▶ [Description of the task]: Take the lines from the one containing "[0:01.07-0:02.13]" through the end of the material and write them out exactly, omitting pictures.

┄┄┄┄┄┄┄┄┄┄

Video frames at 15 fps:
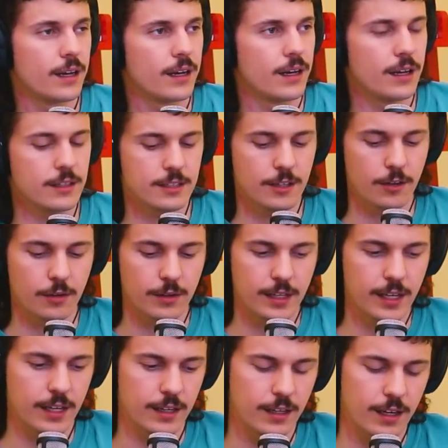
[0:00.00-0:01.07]
Also,
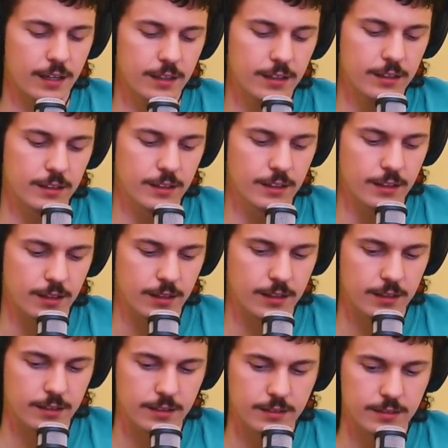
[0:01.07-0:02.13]
yeah, not a good look,
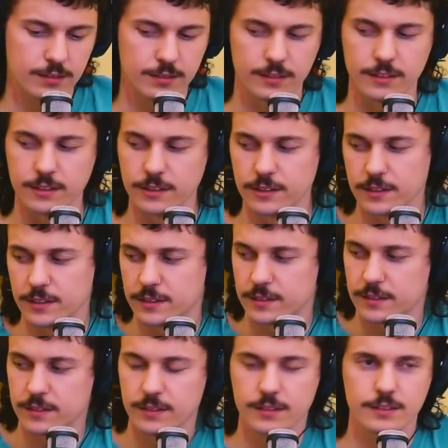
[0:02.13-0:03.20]
dude,
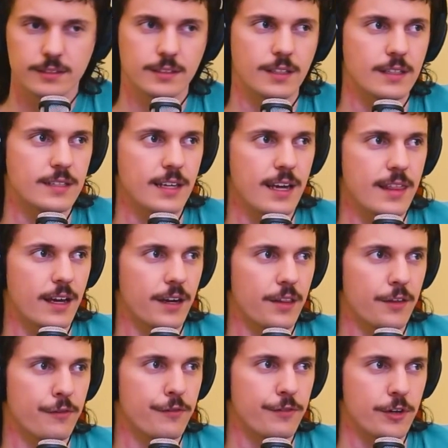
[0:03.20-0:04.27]
to say that on
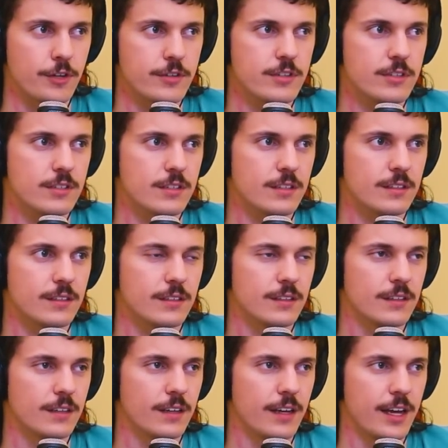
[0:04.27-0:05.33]
the first
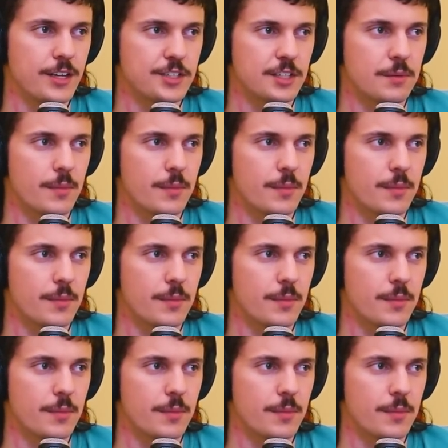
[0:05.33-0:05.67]
Asian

┄┄┄┄┄┄┄┄┄┄

▶ [Written response]:
[0:01.07-0:02.13]
yeah, not a good look,
[0:02.13-0:03.20]
dude,
[0:03.20-0:04.27]
to say that on
[0:04.27-0:05.33]
the first
[0:05.33-0:05.67]
Asian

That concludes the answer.